LoadFighters: your reliable assistant in high-load & big data projects
The Admixer team has extensive experience in building high-load systems that process billions of transactions in real time. The application of such systems goes far beyond the advertising industry and can be used by many verticals. We want to share our experience and insights on how companies can build a reliable high-load system for their business and save resources at the same time.
Trends & Problems
The last decade has seen the transfer of infrastructure to clouds and the development of cloud technologies. Clouds are perfect for both startups and a wide range of Enterprise clients. they eliminate the need to build and maintain their infrastructure and DevOps team and have ready-made PaaS & SaaS solutions. They are often able to work according to the Pay As You Go model.
However, cloud technologies are characterized by:
- the high cost of network traffic;
- insufficient optimization on PaaS solutions for specific tasks;
- poor comparability of capacities in the cloud and real physical servers.
Consequently, a considerable cost increase of cloud infrastructure and emergent restrictions is highly noticeable for High Load & Big-Data projects.
Our team has come a long way from using the cloud to its On-Premise platform, which combines the flexibility and low cost of On-Premise with the reliability of the cloud. This allowed us not only to decrease technical costs exponentially but gave rise to the successful construction of High Load & Big Data projects, such as Admixer Advertising Exchange.
Success Cases
Admixer is an AdTech vendor that provides a range of ad management products for brands, advertising agencies, and publishers: an ad-buying platform (DSP), advertising exchange (AdEx), products for media holdings, and site owners.
All of the above products have the exact mechanism – the platform determines who to show which ads to, conducts a price auction and provides a billing mechanism for all participants in the transaction. The cost calculation carries out in real-time based on advertising events (such as showing ads, clicks on ads, etc).

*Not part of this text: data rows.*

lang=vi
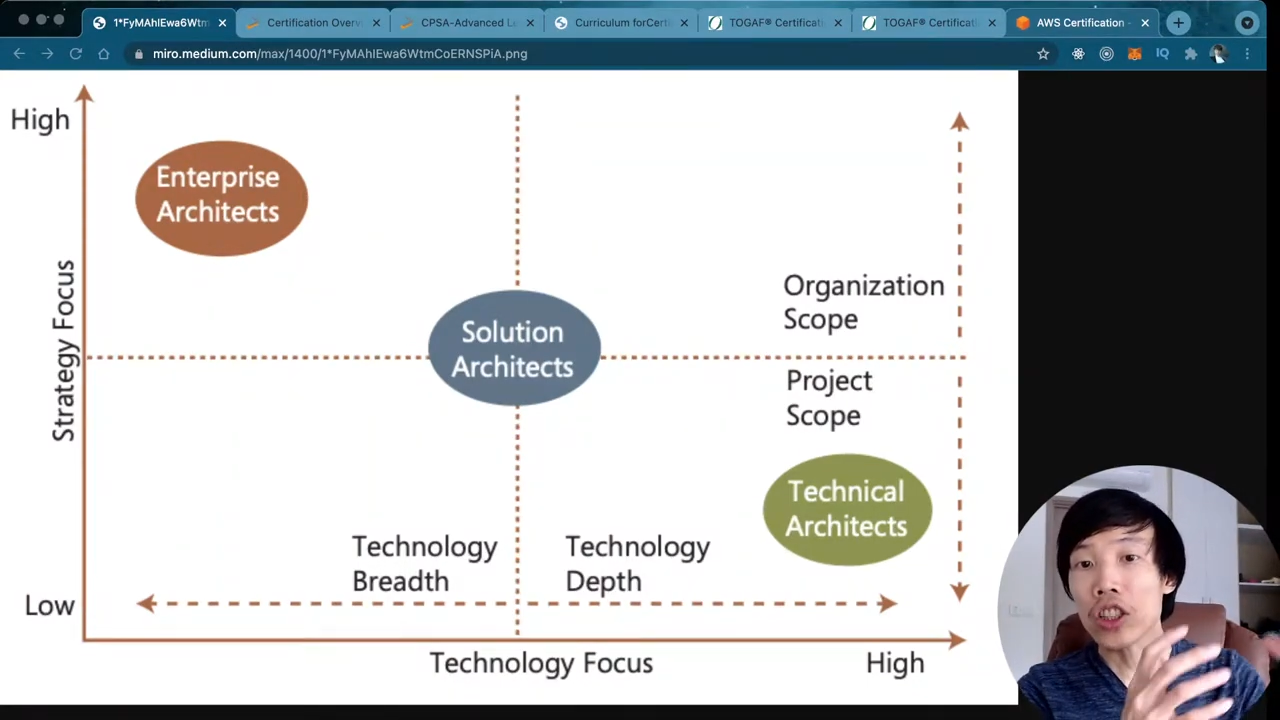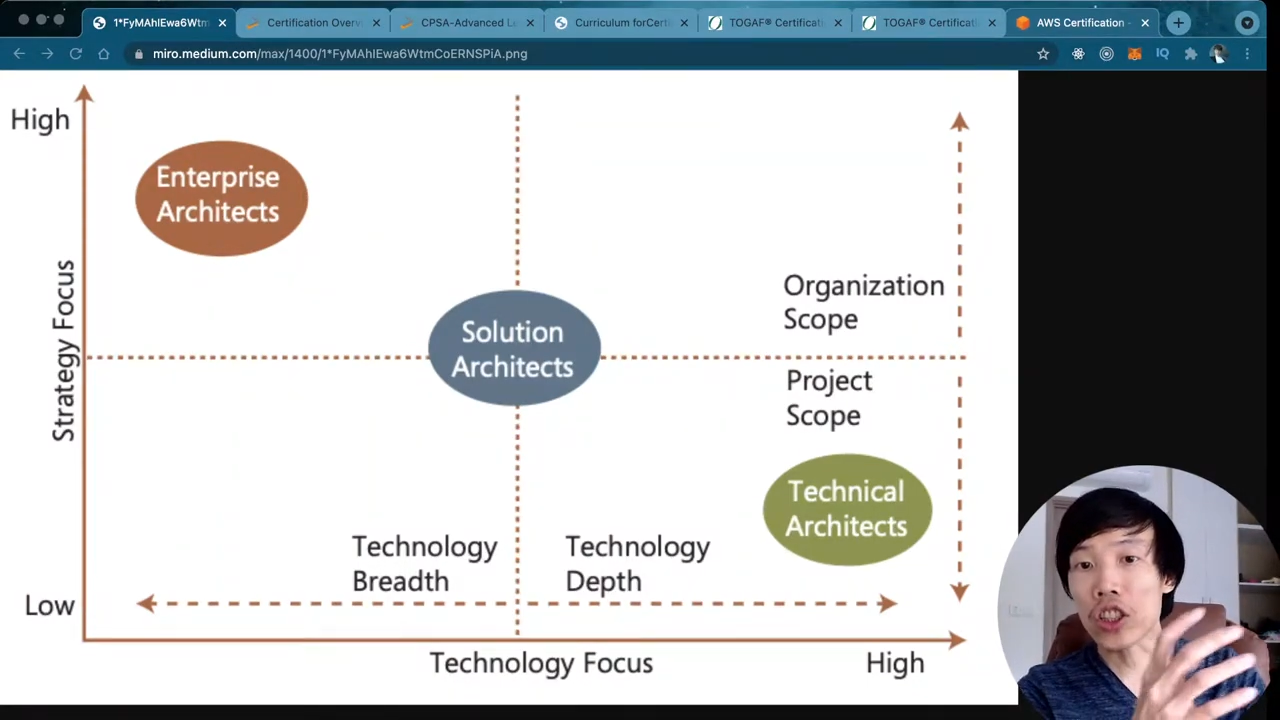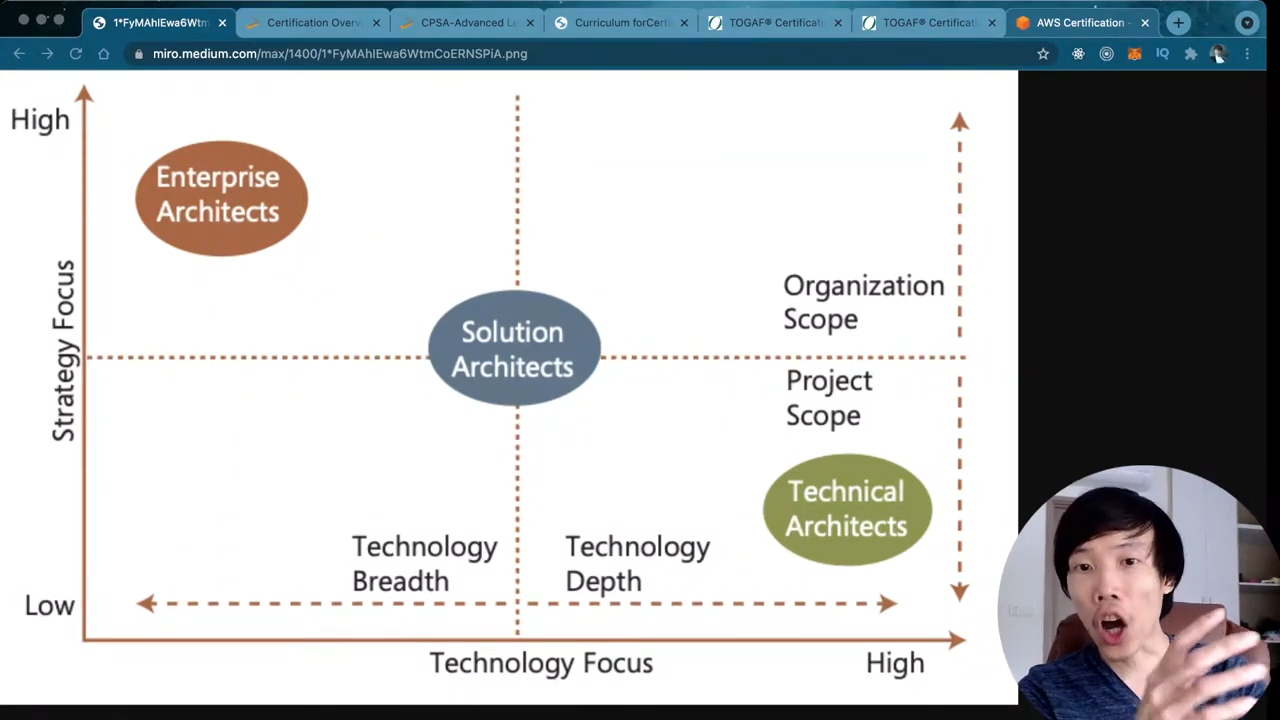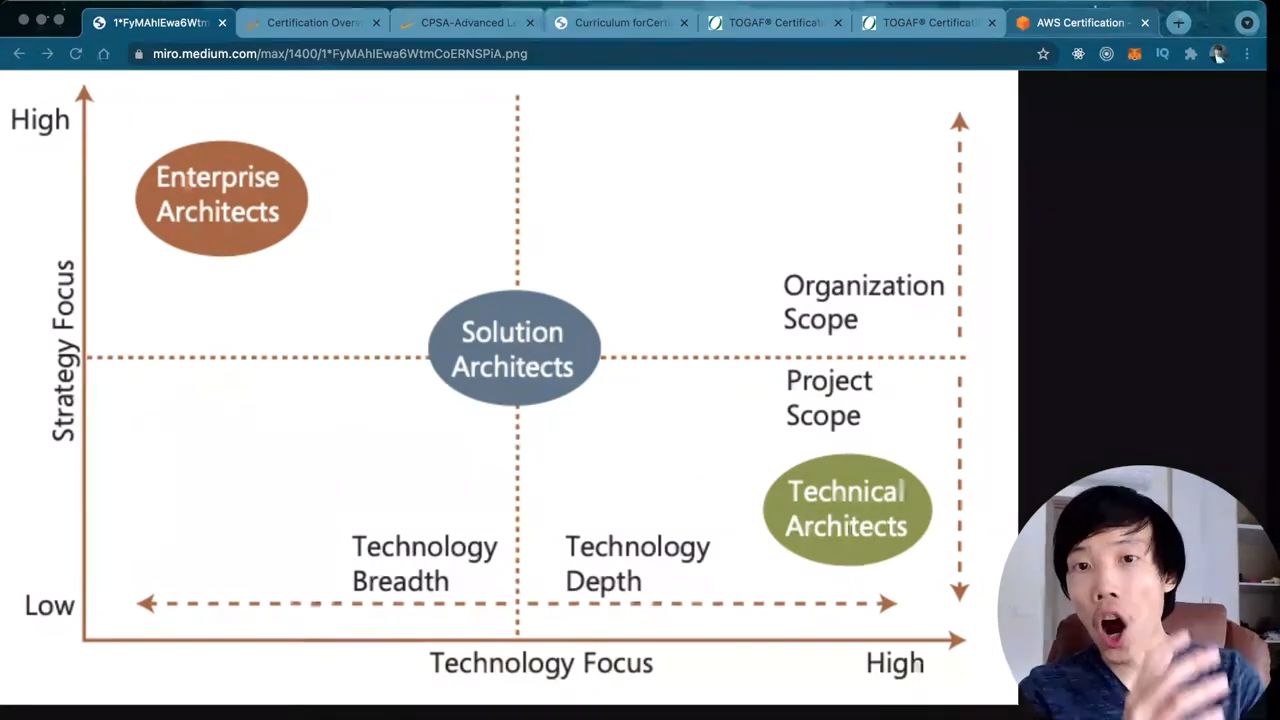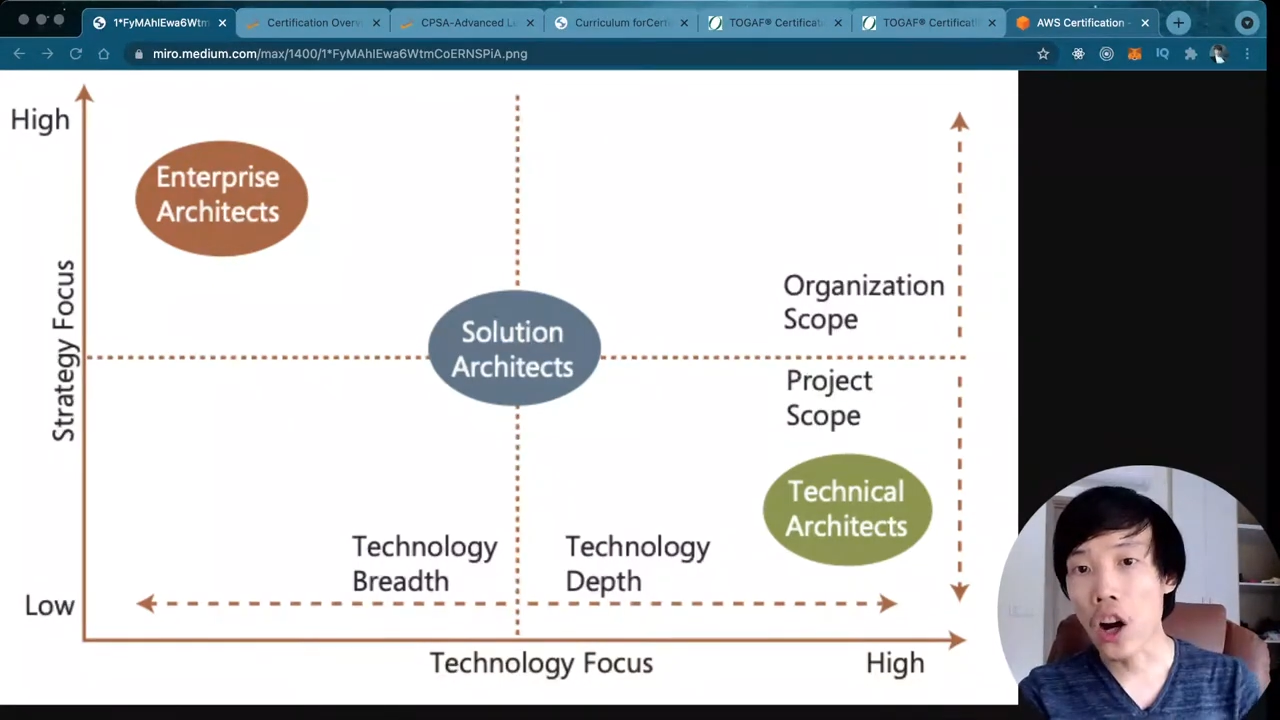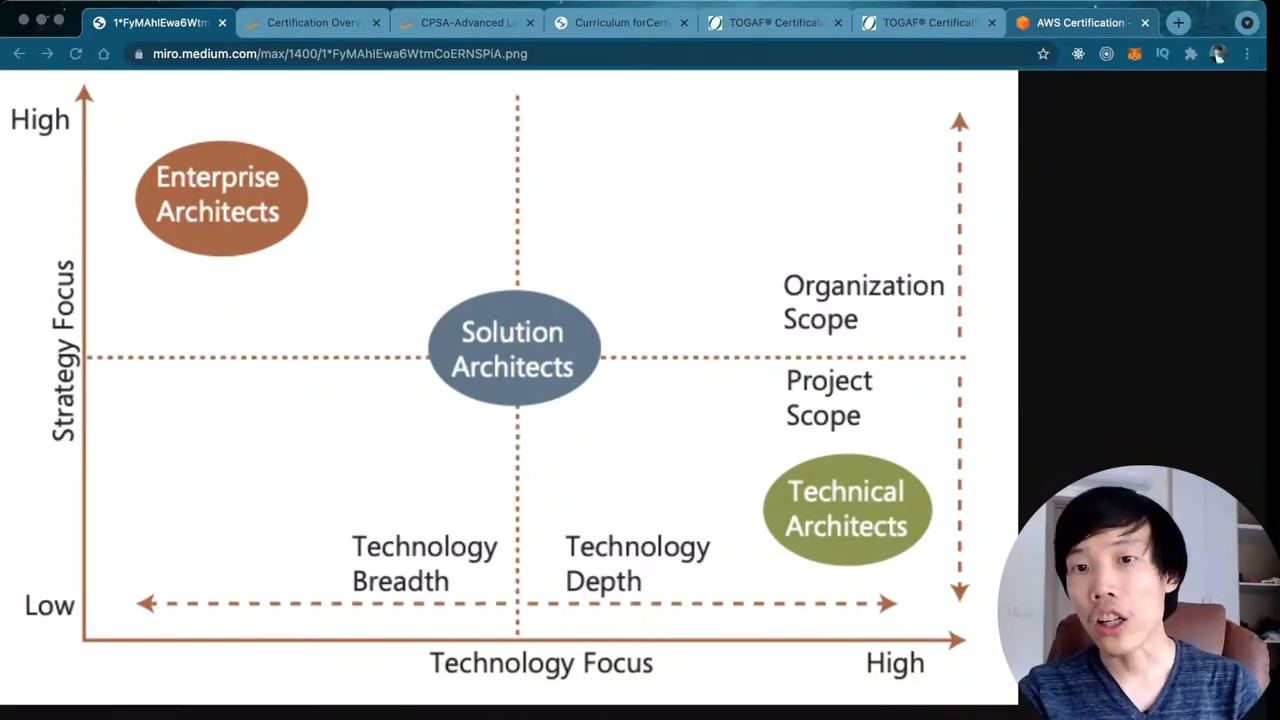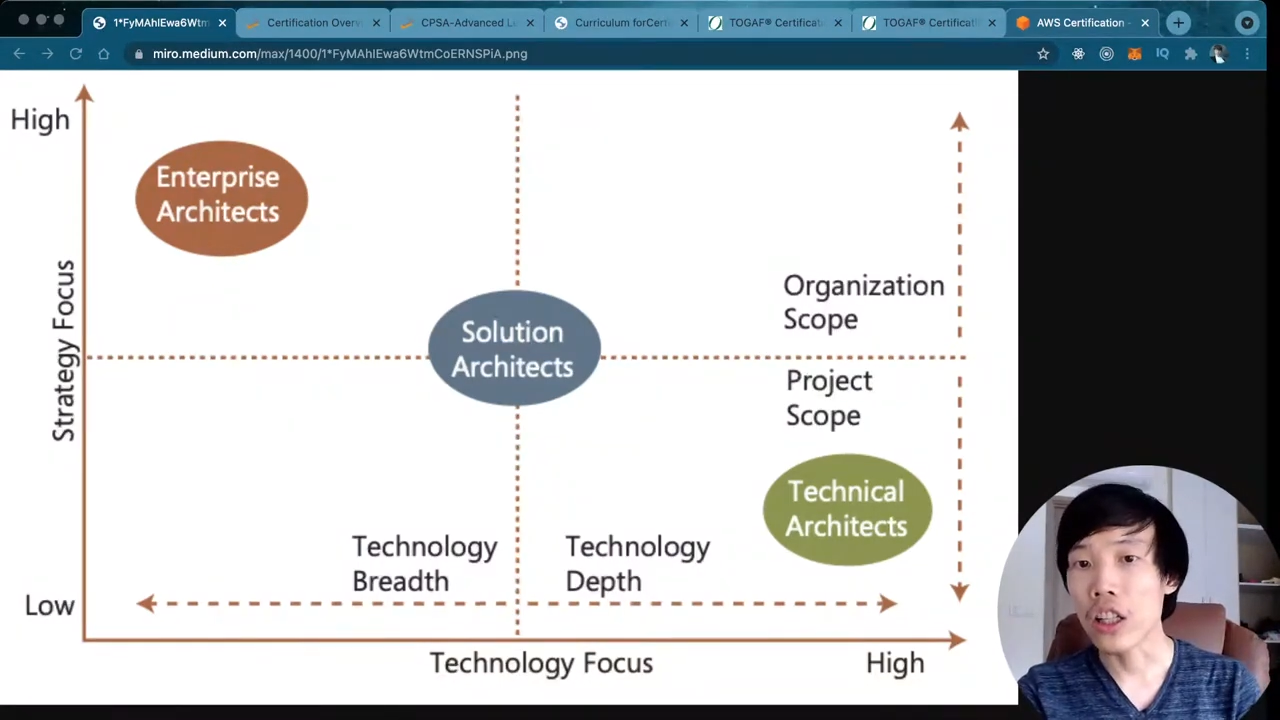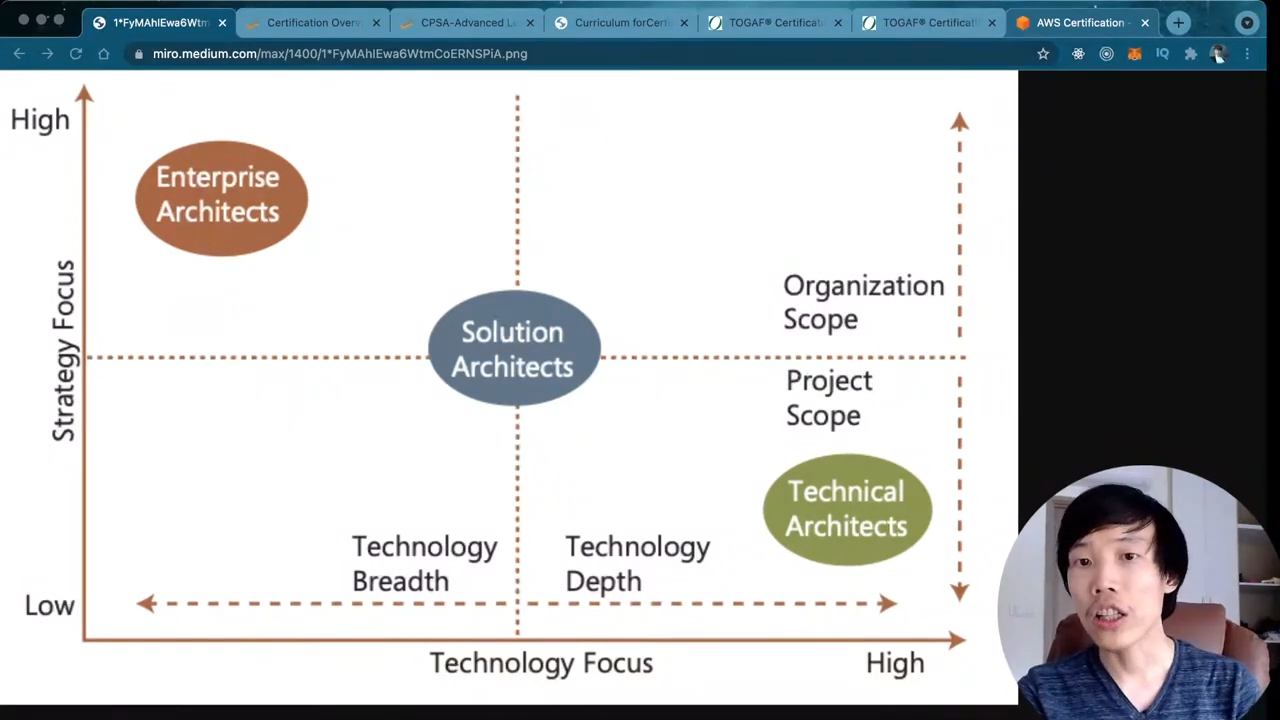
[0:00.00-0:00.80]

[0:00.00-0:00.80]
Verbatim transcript: chọn lựaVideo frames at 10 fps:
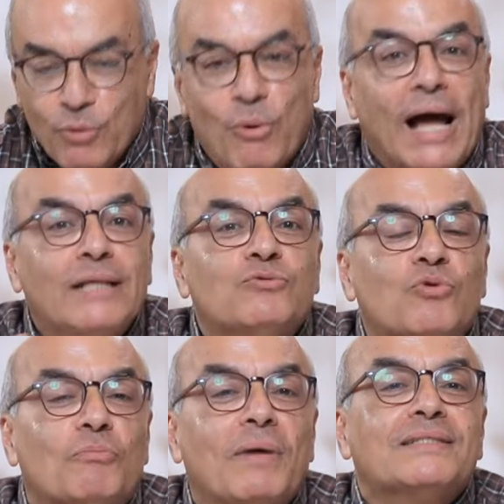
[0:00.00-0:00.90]

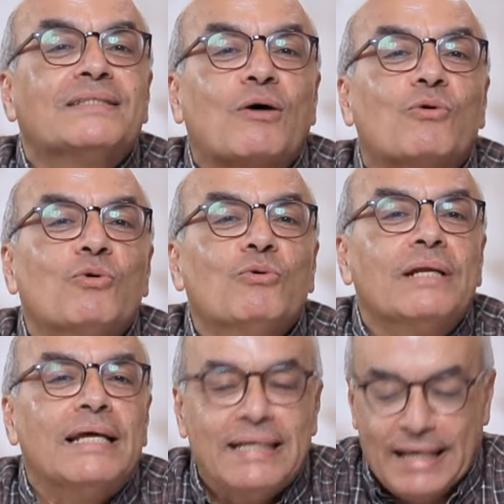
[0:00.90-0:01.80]
وأنتم من تقولون
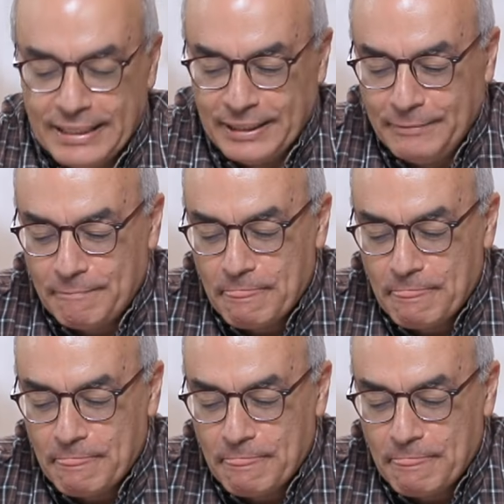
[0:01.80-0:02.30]
إني أنا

The platform can accept up to 50 billion requests for advertising daily, and for each request, from 1 to 10 advertising events are registered. Each request for advertising serves up to 2 milliseconds. It stores all reported advertising events not just in a simple raw form but aggregates them in near real-time to provide analytics, monitoring by business metrics, and ML models training. The total monthly volume of Internet traffic generated by such requests is 5000 TB, which costs $3000- $5000.
In comparison, the estimated cost of traffic in cloud platforms that charge for outgoing traffic (2500TB):
- Microsoft Azure – $103,399;
- GCP – $118,476;
- AWS – $140,384.
In addition to the cost of traffic, an essential component of High-Load & Big Data projects is the price of units serving business logic and logging events and the cost of a cluster of servers storing and providing data.
For example, it worked with:
- peak load: up to 1,000,000 requests per second;
- dataset size: 200TB of always-available data, in about real-time (3.5PB uncompressed data);
- 3,000,000,000,000 records in databases;
- 40 data slices and and 40 metrics in one table.
Architecture
The architectural solution consists of several components.
- We accept traffic via the HTTP protocol and process it with a cluster of servers running Nginx. In this case, Nginx is a balancer and distributes traffic to further microservices with minimal changes to incoming requests. Since Nginx is optimized for such tasks, a small cluster is needed (approximately 3-5 units).
- The incoming traffic directs to a cluster of microservices written for specific cases in the Golang language, that allows receiving traffic with minimal cost, to carry out the necessary processing (including obtaining data from the outside), to make requests to Key-Value Storages (Redis, Aerospike) and to record this data to the storage cluster. The object model applies within the microservices cluster, which fetches asynchronously from relational DBMSs. Also, in some microservices, the ML model is called in real-time. The number of servers and capacities required for a network of microservices depends on the specific tasks that this stack must perform
- The next element in the diagram is a cluster of Clickhouse servers used to store and quickly receive data. Clickhouse is a freeware that eliminates the licensing and cost factor. Clickhouse allows to process large amounts of data in time close to real-time, can quickly scale and replicate data, has good optimization and mechanisms for aggregating and compressing stored data. Availability of built-in functions allows transferring many tasks and calculations from the client to the server-side.
Infrastructure
We use On-Premise data centers with a Tier-3 or higher level, in which we rent dedicated servers of various configurations with a monthly payment. Moving to dedicated servers and separate data centers allows to maximize the use of server capacity while reducing the overall cost.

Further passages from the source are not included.